I wait to be sure that the sunlight has chased away the gloom before I turn around. As I stand there waiting in the face of the open window, I can feel the breeze which is warm almost muggy, even early in the morning. It gently runs through my hair which tickles the small of my back. My long chestnut locks, my crowning glory as my mother used to say, damp with sweat from the heat of the night. From my window I can see green fields and blue sky as far as the horizon, the quiet only disturbed by the occasional car which whizzes past on the only nearby road or by the bleating of the many goats. Some dream of this. Of sweet smelling pastries, of sunlight, heat, fields of gold and only animals to break the peace. Not me. I am in an idyllic setting and yet inside I am numb.
I slip on some clothes and go and sit on the bed, my feet dangle, swinging backwards and forwards wondering whether it is me who is short or the bed which is high, trying not to think of anything else. Trying not to think of the car, crushed, bent like an accordion, battered and broken. The hospital, the paper shoes we had to wear, the scowling nurses, the machines. The wine bottles, the old men, their cheeks stained with red blotches and broken blood vessels...then the noise of tyres on the gravel interrupts my wondering mind. Someone is here.
I listen intently as the car stops, I hear the car door open and close, footsteps, voices, broken French and fluent.

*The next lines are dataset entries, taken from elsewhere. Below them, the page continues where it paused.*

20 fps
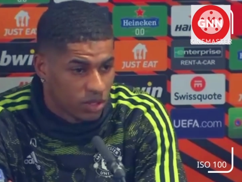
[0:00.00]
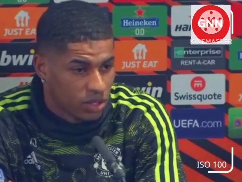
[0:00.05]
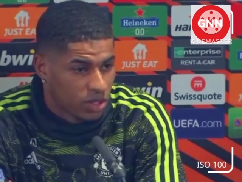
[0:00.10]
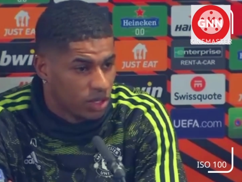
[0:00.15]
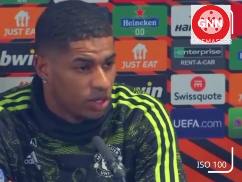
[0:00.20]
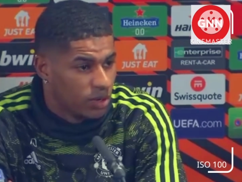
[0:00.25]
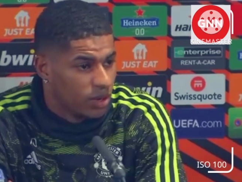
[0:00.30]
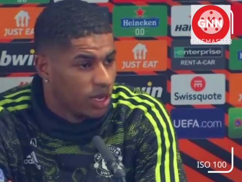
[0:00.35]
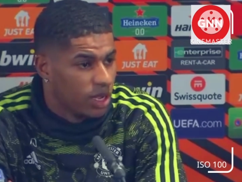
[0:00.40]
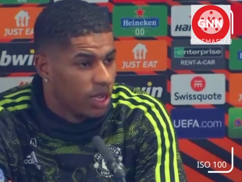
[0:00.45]

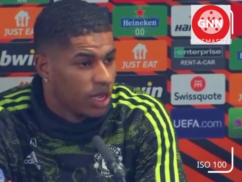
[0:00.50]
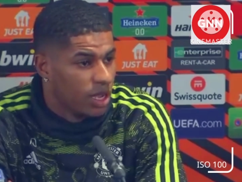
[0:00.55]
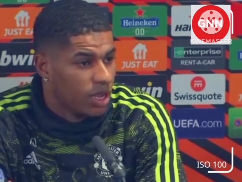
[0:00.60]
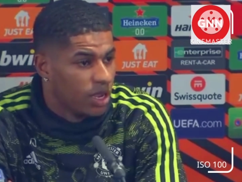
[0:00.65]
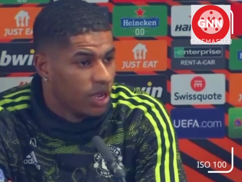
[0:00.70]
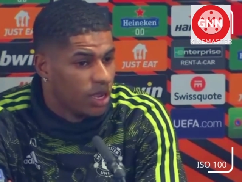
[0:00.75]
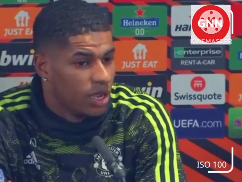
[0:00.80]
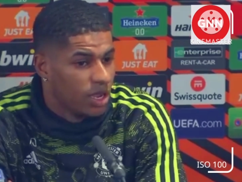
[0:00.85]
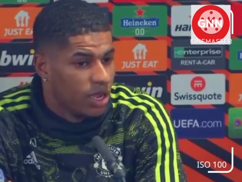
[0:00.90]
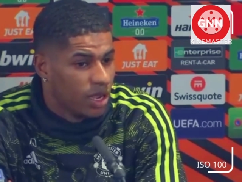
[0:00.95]
he's not been
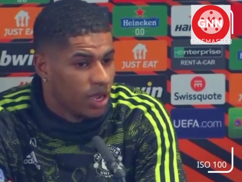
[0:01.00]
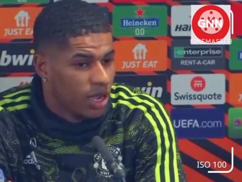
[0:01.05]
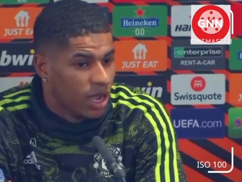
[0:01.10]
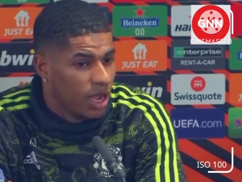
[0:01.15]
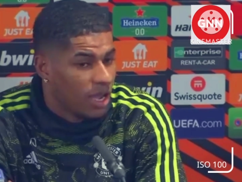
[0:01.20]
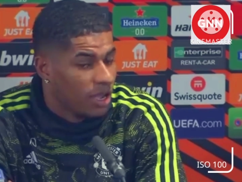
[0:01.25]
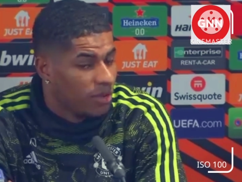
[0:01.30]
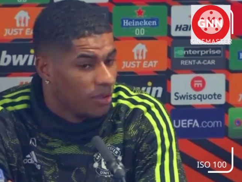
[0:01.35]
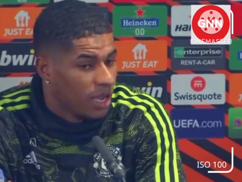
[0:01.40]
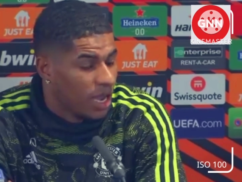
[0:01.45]

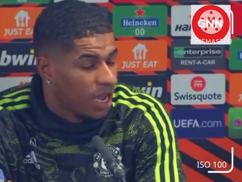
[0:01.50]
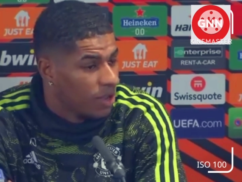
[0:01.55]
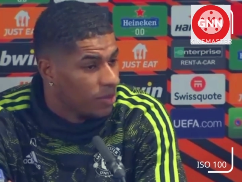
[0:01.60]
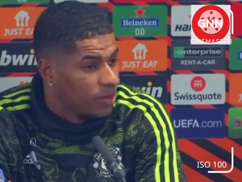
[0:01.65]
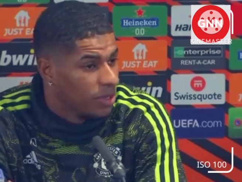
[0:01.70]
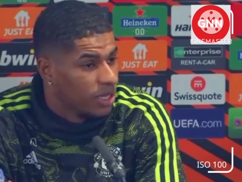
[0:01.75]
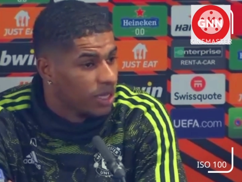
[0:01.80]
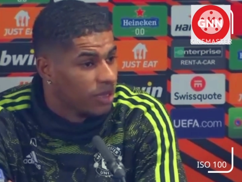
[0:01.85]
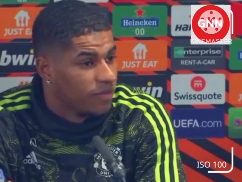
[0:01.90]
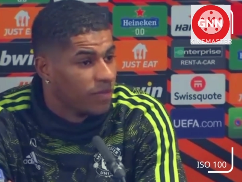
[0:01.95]
captain,
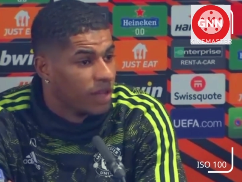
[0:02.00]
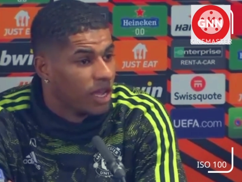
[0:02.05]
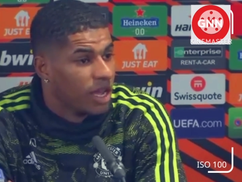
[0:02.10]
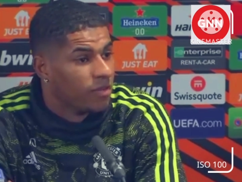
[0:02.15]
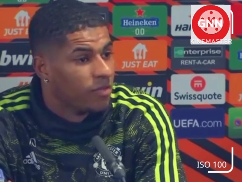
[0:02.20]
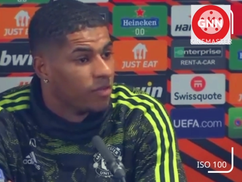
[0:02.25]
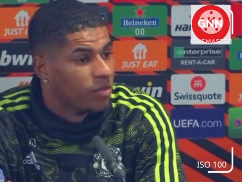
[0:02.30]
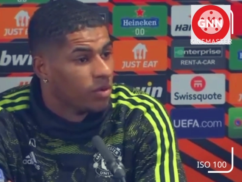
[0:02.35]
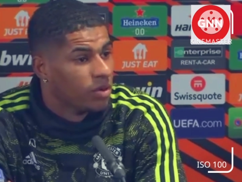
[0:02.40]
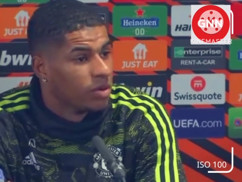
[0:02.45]

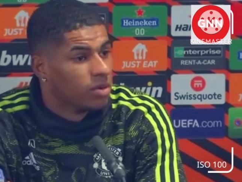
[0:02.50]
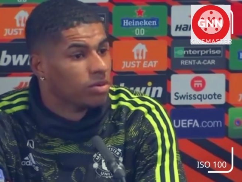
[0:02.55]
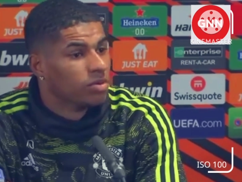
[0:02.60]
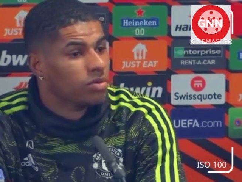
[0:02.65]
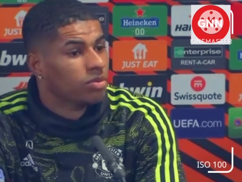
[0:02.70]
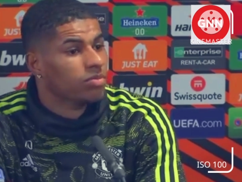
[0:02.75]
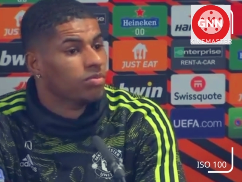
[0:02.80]
whichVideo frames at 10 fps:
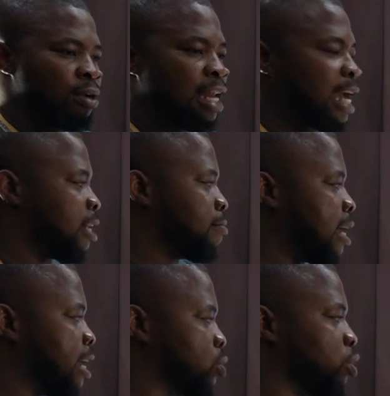line by
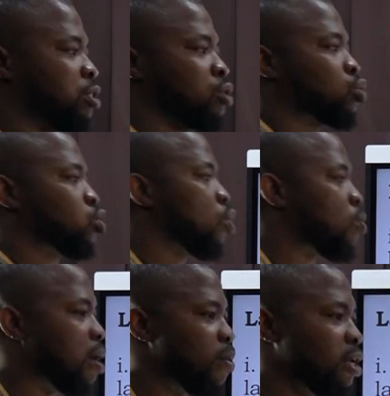line. So it is
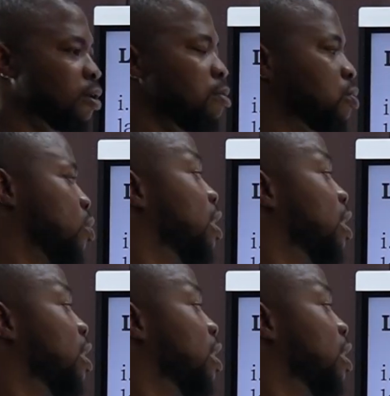slower when it comes to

“I want to see her, please”... “I think she is still sleeping”... “please check. I just need to speak to her”...
I hear footsteps coming down the corridor and the kind lady who is fostering me gently taps at my door. She speaks in French slowly to me, knowing mine is far from perfect. “Your mother is here, she wishes to speak with you.” … “Please tell her I am not ready”... “are you sure...it's been weeks”
… “I just can't yet”. I don't know why I do that. I want her more than anything. More than anything I want to hold her and not let go. But then I suppose that's the problem. I would have to let go, would have to stay here and I'm just not strong enough. And I can still feel the anger, the complete uncontrollable anger. I'm know I'm not angry at her. I'm angry because my father is dead, because I don't know where my brother is, because I'm in a foreign country away from friends and family, because we had everything and now we have nothing not even each other. Because I'm scared. And it's true, when we are at our lowest we hurt the ones we love because we know it's safe to do so. I love her so much and I'll hurt her so much.
“I'm afraid she's still sleeping”... “wake her please, I need to see her”... “I'm sorry, the child needs her rest” I know she has reluctantly accepted the poorly concealed lie, probably because it hurts less than hearing the truth. And as the tears slowly pool onto the floor I wish for one thing only. Strength.